Despite such banality, "Kitchen Confidential" is eager to prove that it's got a bookish streak. Jack's kitchen master, for instance, is one Steven Daedelus, as in Stephen Dedalus, as in James Joyce and also pointing pointlessly back to that Icarus reference. Huh? Just as the show's mildly naughty mentions of sex and drugs aim for some titillating "edginess," those bookish bits are its lame bid for lit cred—and maybe also the writers' cynical wink at an educated audience: We swear that deep-down we're clever.

 

Meanwhile, over on NBC, Jason Lee is the lovable scamp on "My Name Is Earl". "It's the upscale redneck show," as the Times summarized an exec's pitch at last spring's network upfronts. The redneck part is clear and accounts for the whole concept: Jason Lee is Earl, a good-for-nuthin' boy with a lazy drawl and a handlebar moustache. After winning 100 grand in the scratch of a lotto ticket—and, while attached to a morphine drip, taking in some chat-show patter about karma—Earl decides to make a list of the several hundred major wrongs he's committed in his tallboy-swigging life ("helped myself to Crab Shack tip jar," "pantsed a party clown," and so forth). Aided by his boorish brother (Ethan Suplee, round as a hedgehog, sending off clouds of filth like Pigpen) and their foxy motel maid (one Nadine Velazquez, her hair Farrah-feathered), he makes amends. In the pilot, he seeks to ease the loneliness of Kenny James, a kid he'd bullied back in grade school. A visit from the "daytime hooker" fails to do the trick; Kenny does not swing that way. So Earl, overcoming his homophobia, instead makes good by accompanying shy Kenny to a gay dance club. Yes, there is a light-hearted heart-warming conclusion.

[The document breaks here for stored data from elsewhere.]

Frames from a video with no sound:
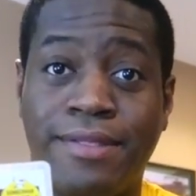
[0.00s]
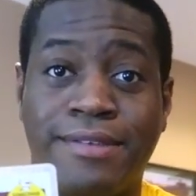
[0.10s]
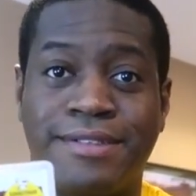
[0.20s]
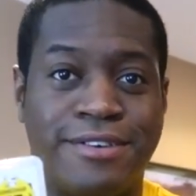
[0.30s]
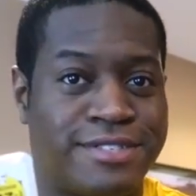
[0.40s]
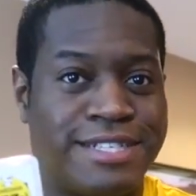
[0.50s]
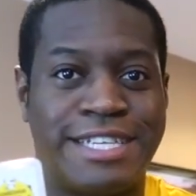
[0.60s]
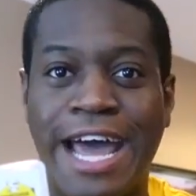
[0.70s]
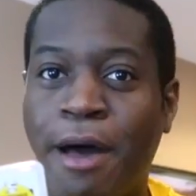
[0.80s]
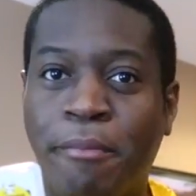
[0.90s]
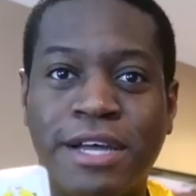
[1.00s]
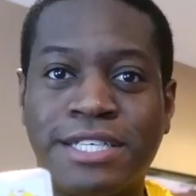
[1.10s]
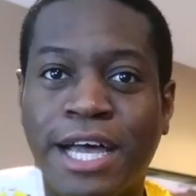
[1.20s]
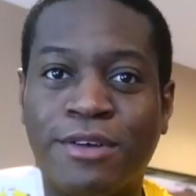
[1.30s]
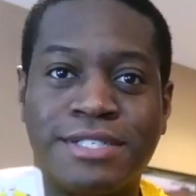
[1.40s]
and there's not
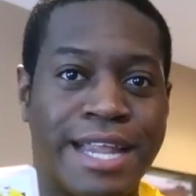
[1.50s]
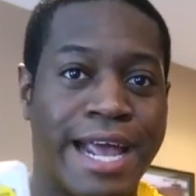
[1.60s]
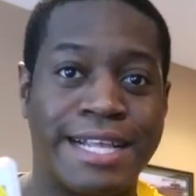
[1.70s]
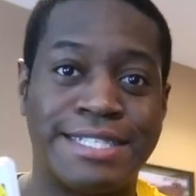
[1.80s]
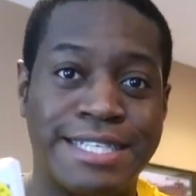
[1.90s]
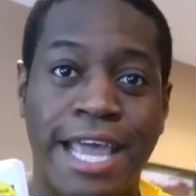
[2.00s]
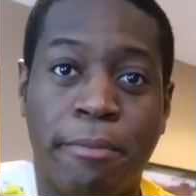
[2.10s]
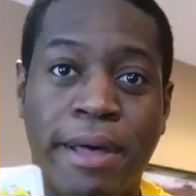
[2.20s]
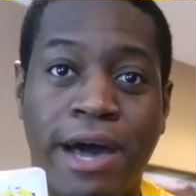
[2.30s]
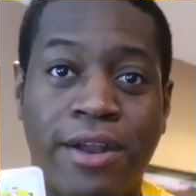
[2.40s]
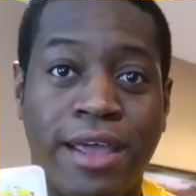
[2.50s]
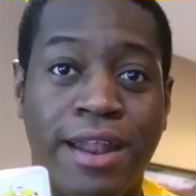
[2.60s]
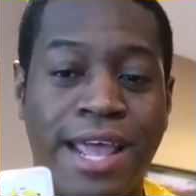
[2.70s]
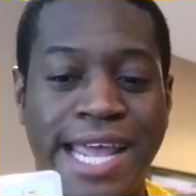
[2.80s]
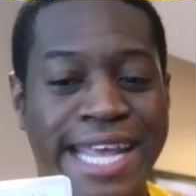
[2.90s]
much else that I can say about it.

"Upscale," in this context, is a synonym for "quirky," and quirky only gets you so far. Though the show's jokes are shaped in an eccentric, absurdist way that suggests a less misanthropic "Arrested Development," they're still largely the stuff of prime-time convention. And the pork-rind-flavored milieu here, potentially the setting for all manner of great gags beyond the pale of upwardly mobile Sitcomland, seems presented for your condescension. Lee imbues Earl with real sweetness—if the show maintains the smash ratings of its debut, it'll be on account of his endearing eyes—but most of the characters exist to be mocked as hicks. Still, "My Name Is Earl" possesses the modest volumes of cleverness and ambition needed to win over the jaded press that turned it into one of the fall's big hypes.

 

NONE Of those hypes is bigger than "Everybody Hates Chris," both a critical fave and a marketing coup. Even if you didn't see its premiere on UPN last Thursday, you may have screened it on an airplane or scored a DVD in the mail, and I feel like a dope repeating the premise: Before Chris Rock was a comedian, he was a 13-year-old wiseass growing up poor but proud in Bed-Stuy with a father who worked three jobs and a mother who sent him to a junior high school where, as the only black kid, he developed his wit in response to constant bullying. Like everybody else, I think the show's funny.

But it's not the charged and scabrous humor of Rock's stand-up act and his old HBO show. The show is uncommonly cozy and slyly gentle. Its lynchpin is Tichina Arnold, who plays Mrs. Rock. She turns what could be a caricature of sass and tough-love into a round portrait of a vigilant mother. In a season of network sitcoms slavering to demonstrate edginess and off-beat charm, it turns out that there's nothing more radical than her old-fashioned warmth.